Restate word for word the section of the entries that opens at the line containing "(0.00 s to 1.00 s)" and closes at the line containing "[0:06.00-0:06.95]", both lines kept, pictures dropped.

Input for this task.
+++++

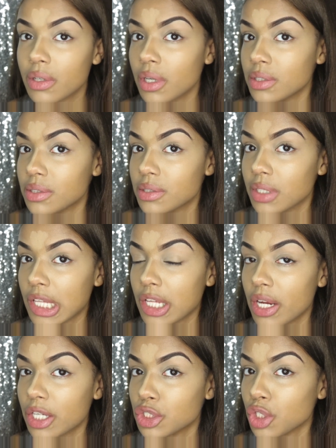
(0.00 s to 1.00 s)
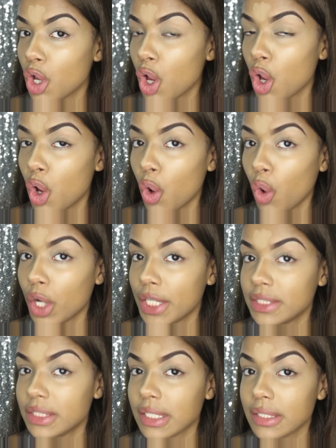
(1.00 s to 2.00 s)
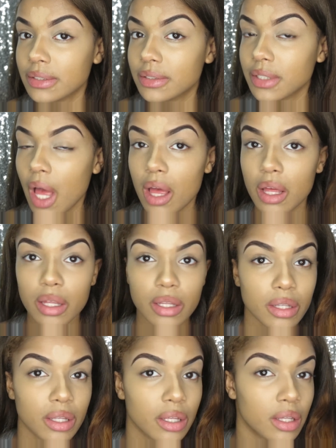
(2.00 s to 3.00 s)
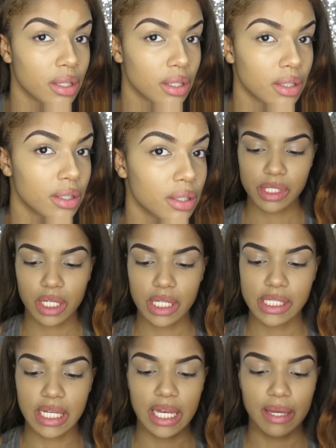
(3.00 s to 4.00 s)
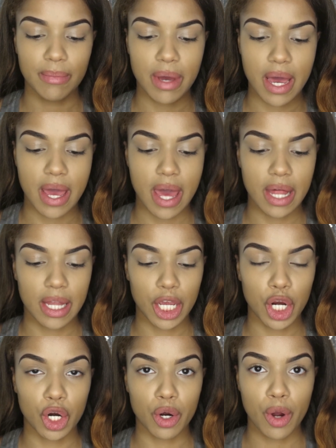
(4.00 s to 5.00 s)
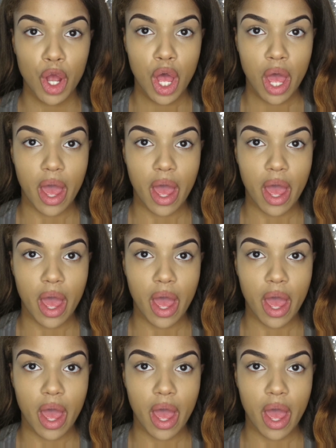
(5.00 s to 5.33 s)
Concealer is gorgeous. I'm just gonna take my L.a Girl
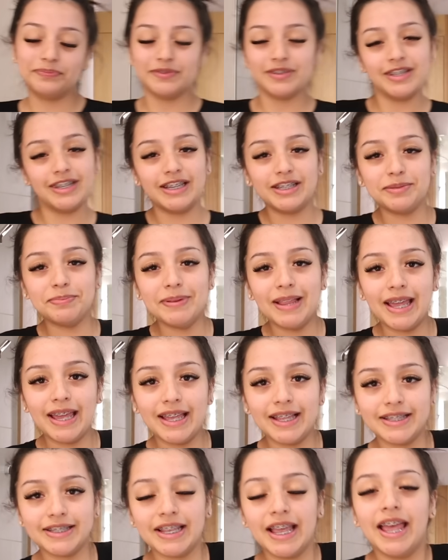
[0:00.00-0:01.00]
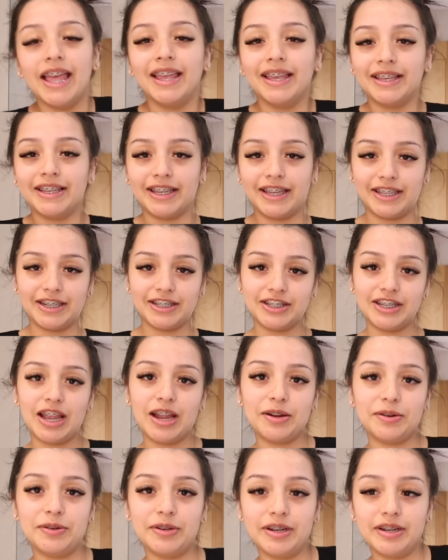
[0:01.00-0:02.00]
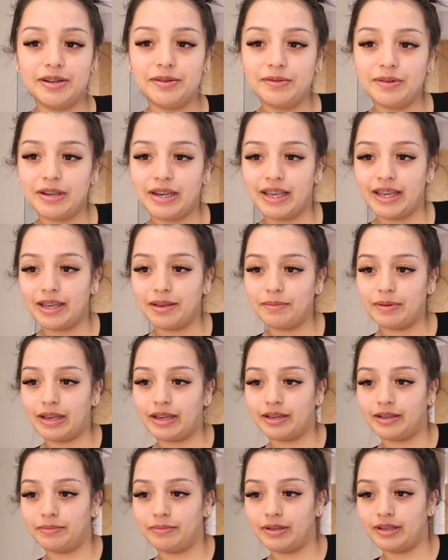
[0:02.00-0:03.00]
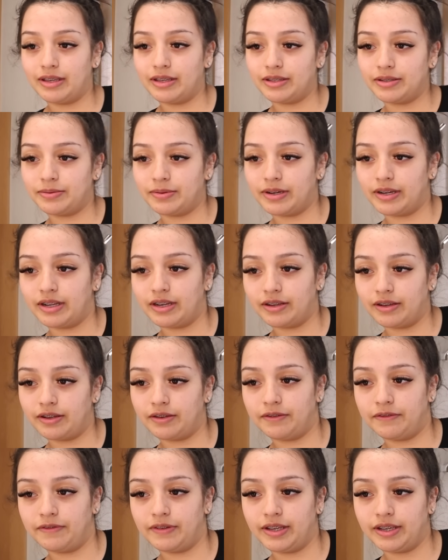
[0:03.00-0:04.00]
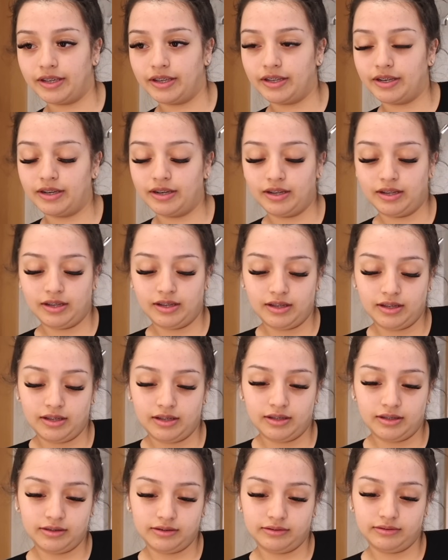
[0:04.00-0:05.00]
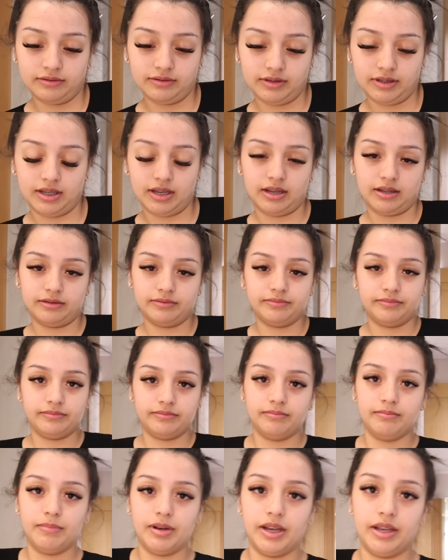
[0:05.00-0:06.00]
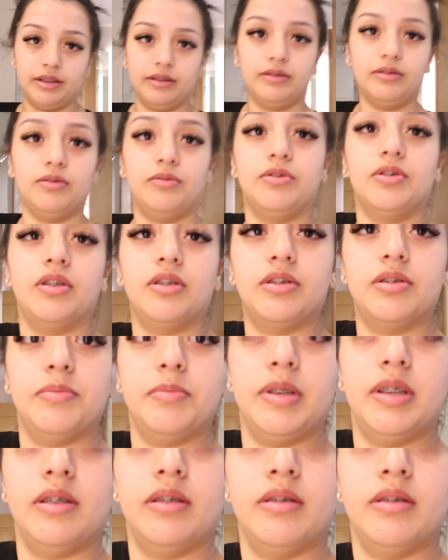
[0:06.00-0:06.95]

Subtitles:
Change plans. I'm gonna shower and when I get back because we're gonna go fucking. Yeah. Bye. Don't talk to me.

+++++

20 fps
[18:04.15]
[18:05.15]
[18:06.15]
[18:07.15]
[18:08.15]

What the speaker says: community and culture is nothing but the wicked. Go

+++++

Output below.
(0.00 s to 1.00 s)
(1.00 s to 2.00 s)
(2.00 s to 3.00 s)
(3.00 s to 4.00 s)
(4.00 s to 5.00 s)
(5.00 s to 5.33 s)
Concealer is gorgeous. I'm just gonna take my L.a Girl
[0:00.00-0:01.00]
[0:01.00-0:02.00]
[0:02.00-0:03.00]
[0:03.00-0:04.00]
[0:04.00-0:05.00]
[0:05.00-0:06.00]
[0:06.00-0:06.95]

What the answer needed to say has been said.